En définitif, chez Tillier le corps est donc aboli et exhibé, il est restitué de manière décalée. Un vide s’ouvre vers une présence en abîme, à l’abîme de la présence. L’être au monde, l’être du monde dans lequel il est réduit, insère, pris en sandwich (toutes les diégèses ici travaillent comme des étaux) ne permet de penser le corps que loin de toute idéalisation en dépit des apparences de sa beauté, de ses attraits (côté face, côte pile). De la sorte, émerge une décomposition nécessaire, un sacrifice indispensable pour une résurrection, une recomposition ici même, dans cet étau, dans ce lieu de pilonnage – et ce sans appel à une quelconque mystique, à un quelconque narcissisme.

Exit l’empreinte judéo‑chrétienne fût elle relayée par Freud.
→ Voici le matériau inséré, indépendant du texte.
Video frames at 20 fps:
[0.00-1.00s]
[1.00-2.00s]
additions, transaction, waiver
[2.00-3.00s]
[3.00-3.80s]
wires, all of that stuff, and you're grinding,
Ne demeure qu’une déstructuration du corps et du langage de l’image loin de toutes figures emblématiques historiquement ou légendairement codées. Ne subsistent que les lacunes, les restes et les failles de ce «préalable iconique». Reste ce hiatus dans lequel Tillier nous plonge de manière très perverse (l’humour d’ailleurs n’est jamais loin). Et si le Moi reste tributaire de la surface optique dont il émane, cette surface en aura pris ici un sacré coup, un dernier coup de grâce: mot à prendre dans les deux sens du terme puisqu’il s’agit pas là d’une fin (de non recevoir) mais d’un appel a un «toucher». Car nous somme à la fois écartés de corps, mais nous sommes aussi en plein dedans – mais mal.
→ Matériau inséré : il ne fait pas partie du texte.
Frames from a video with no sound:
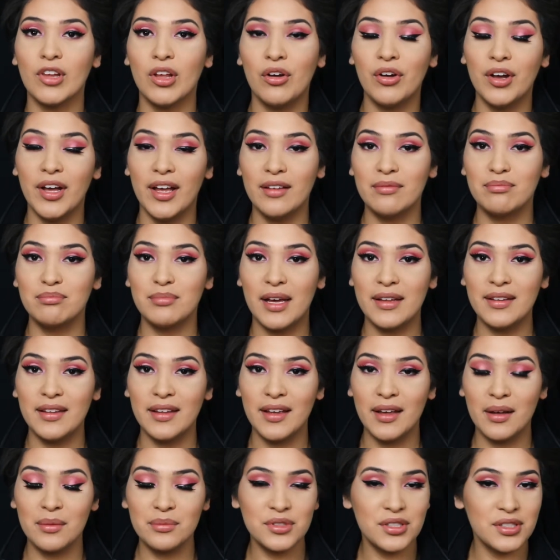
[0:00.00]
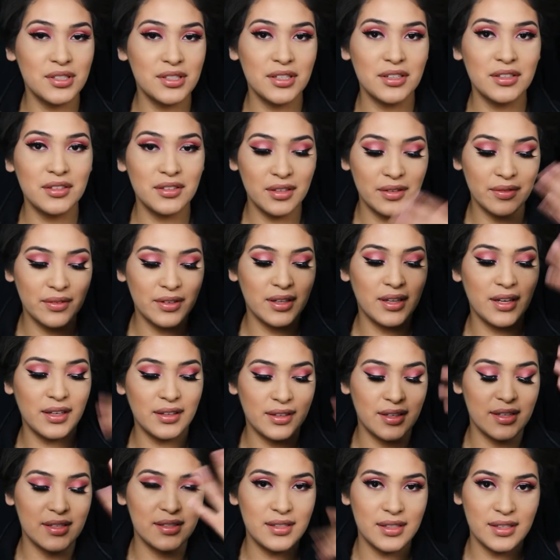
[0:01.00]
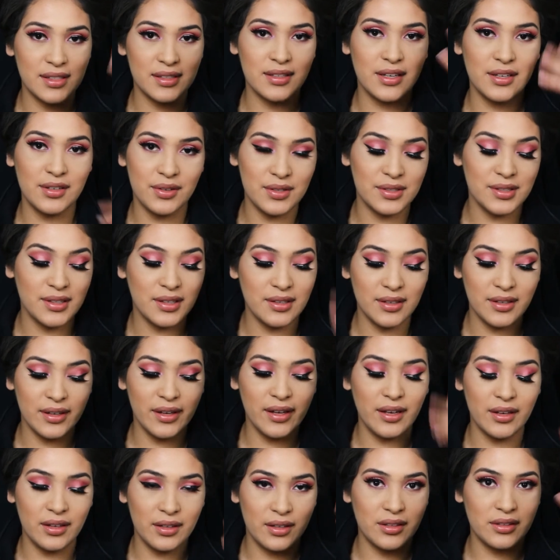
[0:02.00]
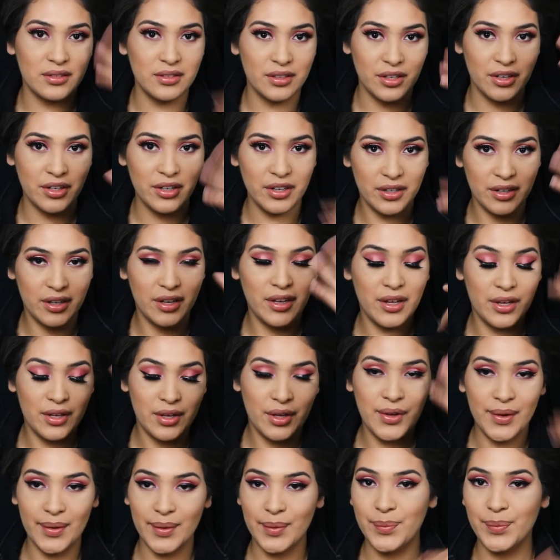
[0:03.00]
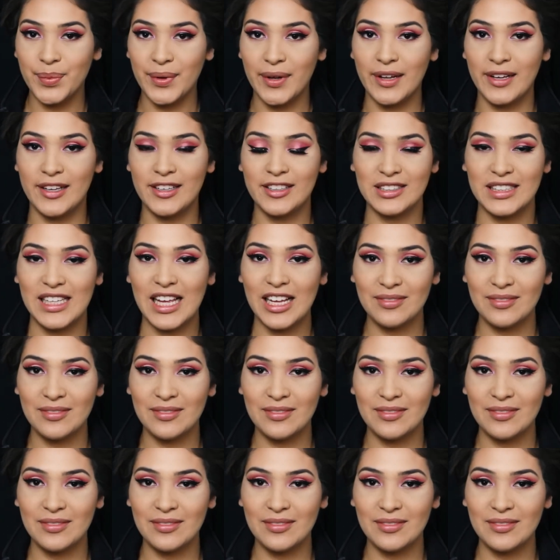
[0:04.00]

Okay, I think I'm just gonna leave it like this because I know it's gonna get clear. But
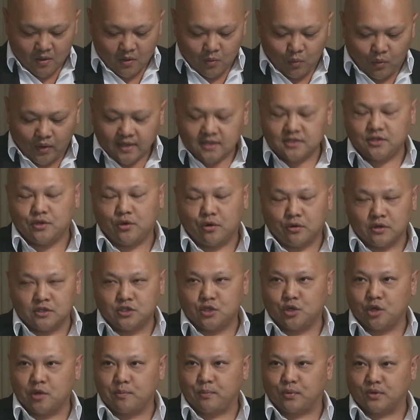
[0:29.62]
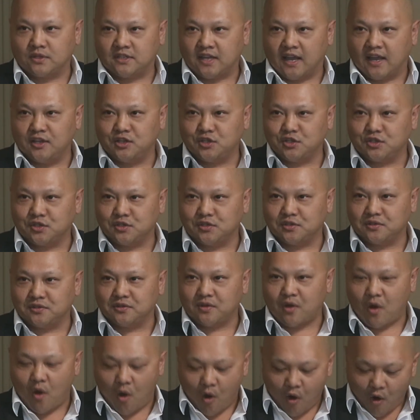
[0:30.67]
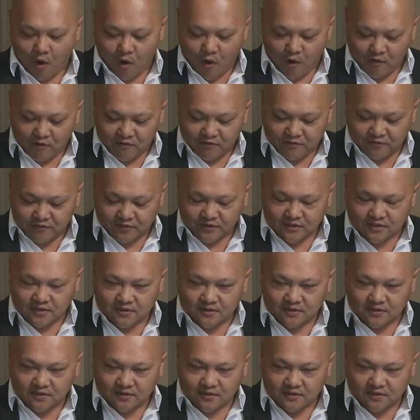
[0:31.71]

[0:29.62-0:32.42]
what is your interpretation of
Simplement – et même si ce n’est pas si simple que ça – au sein des collages, quelque chose ne colle plus. Et c’est bien là l’essentiel lorsque l’art ne cultive pas le mythe d’un beau pour lui‑même mais qu’il invite à d’autres métamorphoses. Ici la capture visuelle ou spéculaire joue à l’envers non pour notre plaisir mais pour un éveil. L’organisation du corps et du langage iconographique se renverse donc au moment même où le statut de l’image est inversé, au moment où on ne regarde plus l’image mais d’une certaine façon lorsqu’on est regardé par elle, lorsqu’on se fait «mettre» par elle.